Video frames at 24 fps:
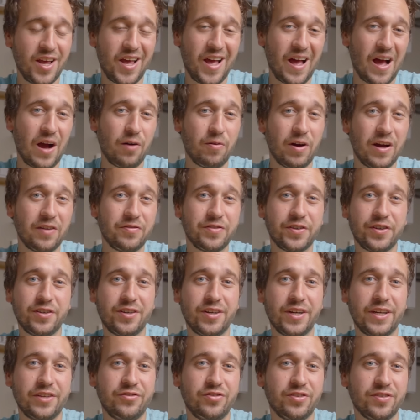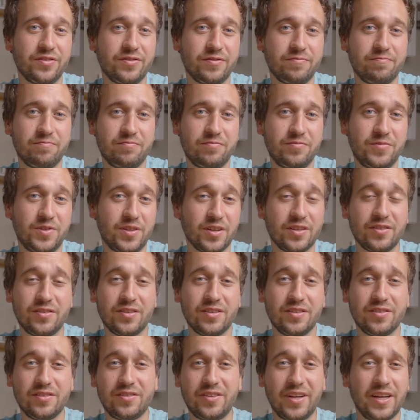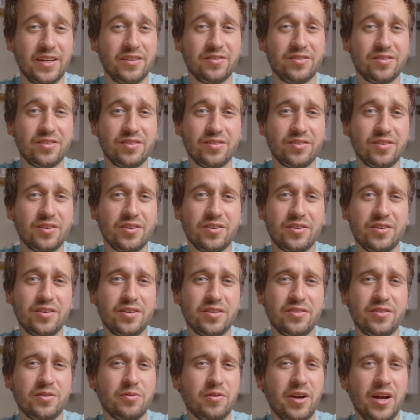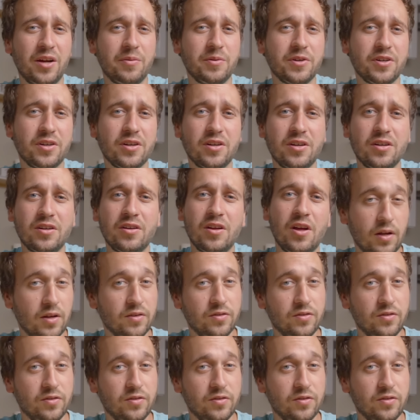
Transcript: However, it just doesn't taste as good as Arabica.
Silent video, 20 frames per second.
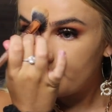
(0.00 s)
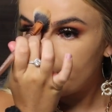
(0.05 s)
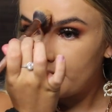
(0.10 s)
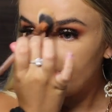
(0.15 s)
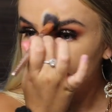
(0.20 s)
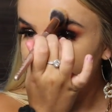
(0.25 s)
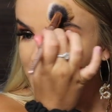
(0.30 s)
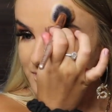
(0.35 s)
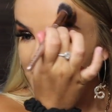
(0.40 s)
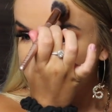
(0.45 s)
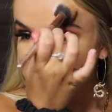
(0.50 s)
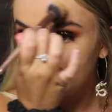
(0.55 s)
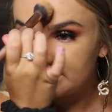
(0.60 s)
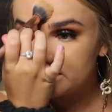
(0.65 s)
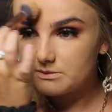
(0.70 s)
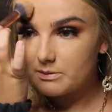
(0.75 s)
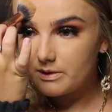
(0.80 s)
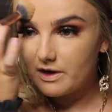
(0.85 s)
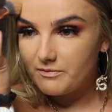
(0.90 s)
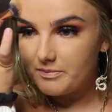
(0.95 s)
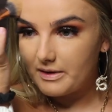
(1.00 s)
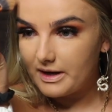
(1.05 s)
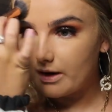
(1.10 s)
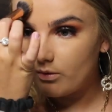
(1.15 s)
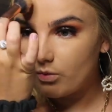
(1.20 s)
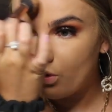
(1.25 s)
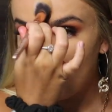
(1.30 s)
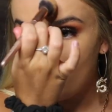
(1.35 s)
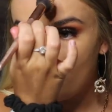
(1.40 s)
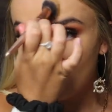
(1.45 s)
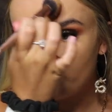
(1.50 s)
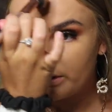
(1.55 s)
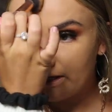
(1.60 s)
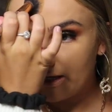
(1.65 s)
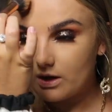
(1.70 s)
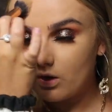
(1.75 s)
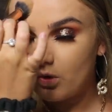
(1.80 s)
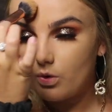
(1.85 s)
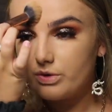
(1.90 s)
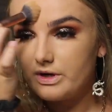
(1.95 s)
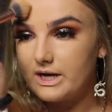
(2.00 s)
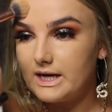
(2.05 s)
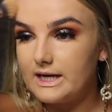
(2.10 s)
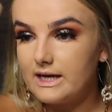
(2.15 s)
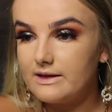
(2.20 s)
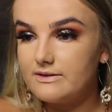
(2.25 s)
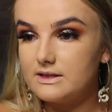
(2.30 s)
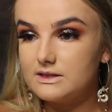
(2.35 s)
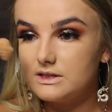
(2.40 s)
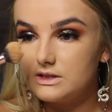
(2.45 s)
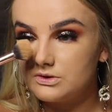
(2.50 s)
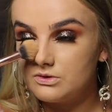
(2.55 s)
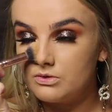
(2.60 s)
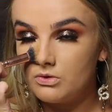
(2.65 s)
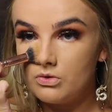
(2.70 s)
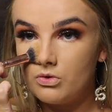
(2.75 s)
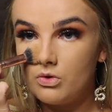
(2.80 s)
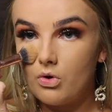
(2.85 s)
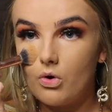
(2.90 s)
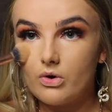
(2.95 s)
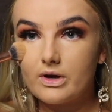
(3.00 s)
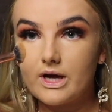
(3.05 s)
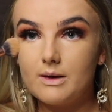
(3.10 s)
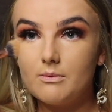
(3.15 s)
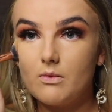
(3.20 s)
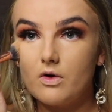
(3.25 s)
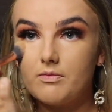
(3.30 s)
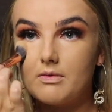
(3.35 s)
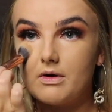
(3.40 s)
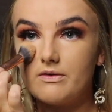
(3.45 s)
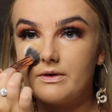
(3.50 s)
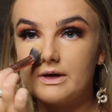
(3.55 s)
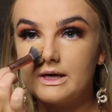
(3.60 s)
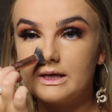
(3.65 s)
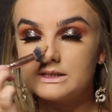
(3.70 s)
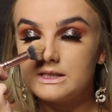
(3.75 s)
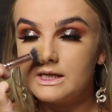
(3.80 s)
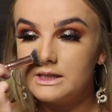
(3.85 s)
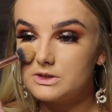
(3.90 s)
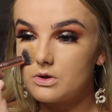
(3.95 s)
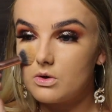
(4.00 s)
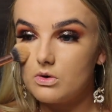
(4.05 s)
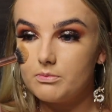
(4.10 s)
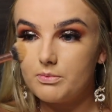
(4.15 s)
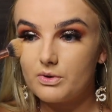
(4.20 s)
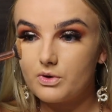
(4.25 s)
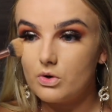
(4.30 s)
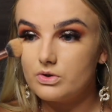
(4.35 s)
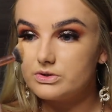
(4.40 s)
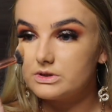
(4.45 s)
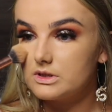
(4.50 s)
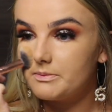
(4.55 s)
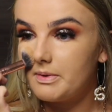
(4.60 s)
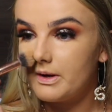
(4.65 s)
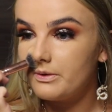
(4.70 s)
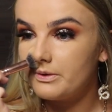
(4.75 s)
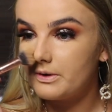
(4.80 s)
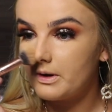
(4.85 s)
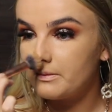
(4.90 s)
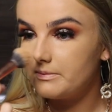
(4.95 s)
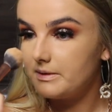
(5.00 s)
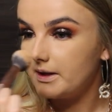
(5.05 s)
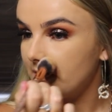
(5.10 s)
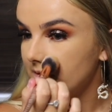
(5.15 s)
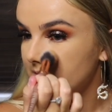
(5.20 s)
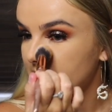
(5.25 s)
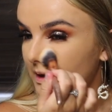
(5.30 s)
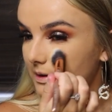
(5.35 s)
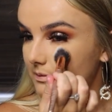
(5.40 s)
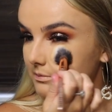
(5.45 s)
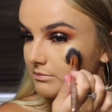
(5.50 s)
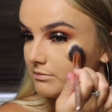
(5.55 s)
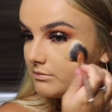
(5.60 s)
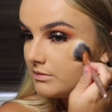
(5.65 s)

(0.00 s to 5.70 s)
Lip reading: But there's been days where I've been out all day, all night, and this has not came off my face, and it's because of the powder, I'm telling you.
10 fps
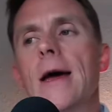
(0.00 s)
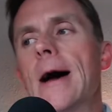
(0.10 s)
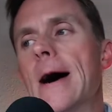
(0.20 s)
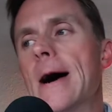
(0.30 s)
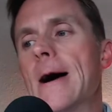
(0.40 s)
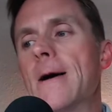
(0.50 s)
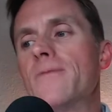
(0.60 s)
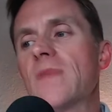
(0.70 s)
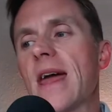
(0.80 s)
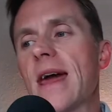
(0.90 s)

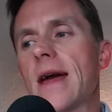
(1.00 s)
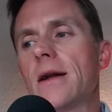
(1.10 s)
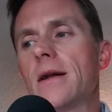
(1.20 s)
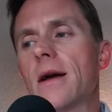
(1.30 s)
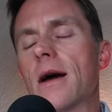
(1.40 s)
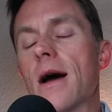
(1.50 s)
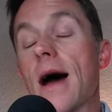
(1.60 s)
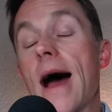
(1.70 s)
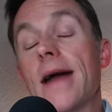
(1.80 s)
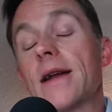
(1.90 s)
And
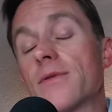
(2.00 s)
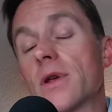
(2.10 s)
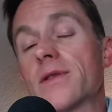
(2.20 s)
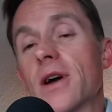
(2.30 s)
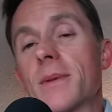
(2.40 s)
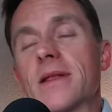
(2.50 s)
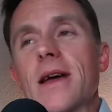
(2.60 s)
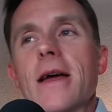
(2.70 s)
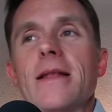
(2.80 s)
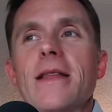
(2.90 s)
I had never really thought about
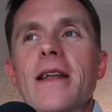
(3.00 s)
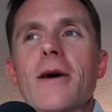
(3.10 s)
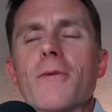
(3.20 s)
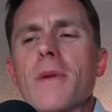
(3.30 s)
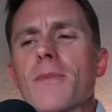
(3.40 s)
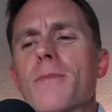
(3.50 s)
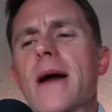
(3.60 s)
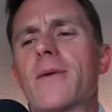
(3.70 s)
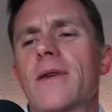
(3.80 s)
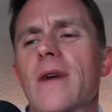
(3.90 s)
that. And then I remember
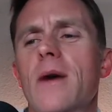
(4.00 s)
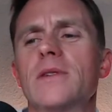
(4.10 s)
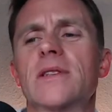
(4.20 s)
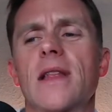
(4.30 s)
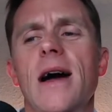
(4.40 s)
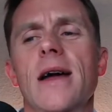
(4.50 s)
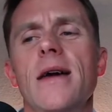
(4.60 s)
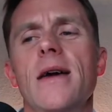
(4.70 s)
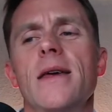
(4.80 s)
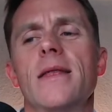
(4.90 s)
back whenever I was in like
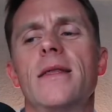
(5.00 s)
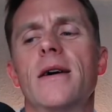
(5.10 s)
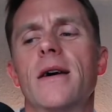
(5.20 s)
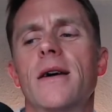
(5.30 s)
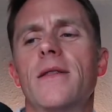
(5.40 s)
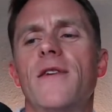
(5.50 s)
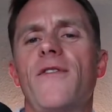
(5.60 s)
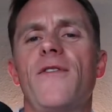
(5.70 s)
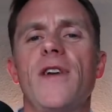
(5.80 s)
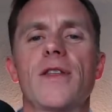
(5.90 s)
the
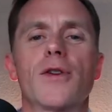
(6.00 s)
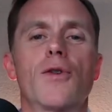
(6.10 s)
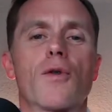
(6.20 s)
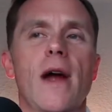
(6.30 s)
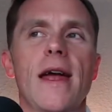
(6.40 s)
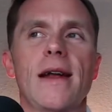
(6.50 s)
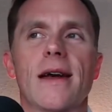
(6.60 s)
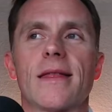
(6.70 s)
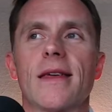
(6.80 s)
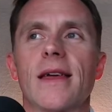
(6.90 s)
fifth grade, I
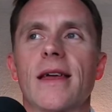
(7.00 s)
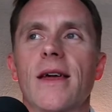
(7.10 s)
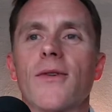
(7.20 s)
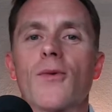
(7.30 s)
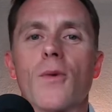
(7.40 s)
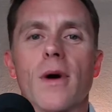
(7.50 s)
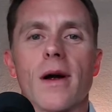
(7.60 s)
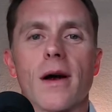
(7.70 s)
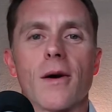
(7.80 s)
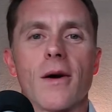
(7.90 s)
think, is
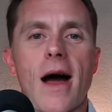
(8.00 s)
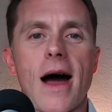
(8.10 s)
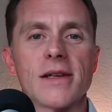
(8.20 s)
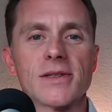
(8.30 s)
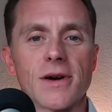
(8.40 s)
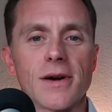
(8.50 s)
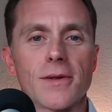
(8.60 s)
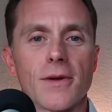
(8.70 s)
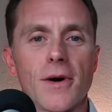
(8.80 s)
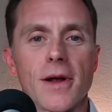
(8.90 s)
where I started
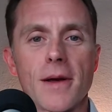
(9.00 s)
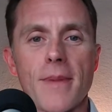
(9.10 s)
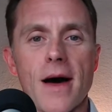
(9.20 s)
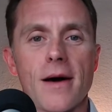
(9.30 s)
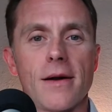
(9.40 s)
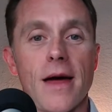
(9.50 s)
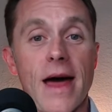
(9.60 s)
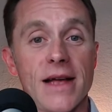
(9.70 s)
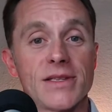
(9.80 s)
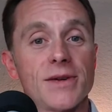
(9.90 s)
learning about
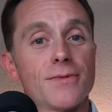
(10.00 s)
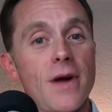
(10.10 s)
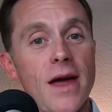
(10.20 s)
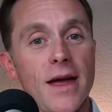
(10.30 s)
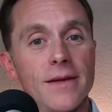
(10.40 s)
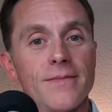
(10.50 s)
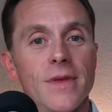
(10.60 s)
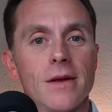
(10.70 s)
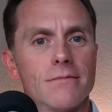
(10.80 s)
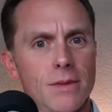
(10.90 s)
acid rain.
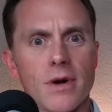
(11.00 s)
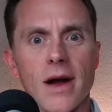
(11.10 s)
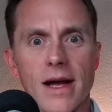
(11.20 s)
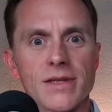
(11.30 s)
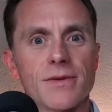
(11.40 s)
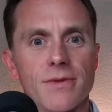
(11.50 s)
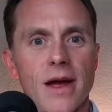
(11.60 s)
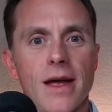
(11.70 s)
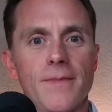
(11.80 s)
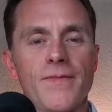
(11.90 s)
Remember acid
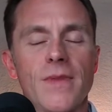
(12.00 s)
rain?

| Activity |
Search the data above for the string "frames" and copy each line that has it.

| Solution for this exercise |
Video frames at 24 fps:
Silent video, 20 frames per second.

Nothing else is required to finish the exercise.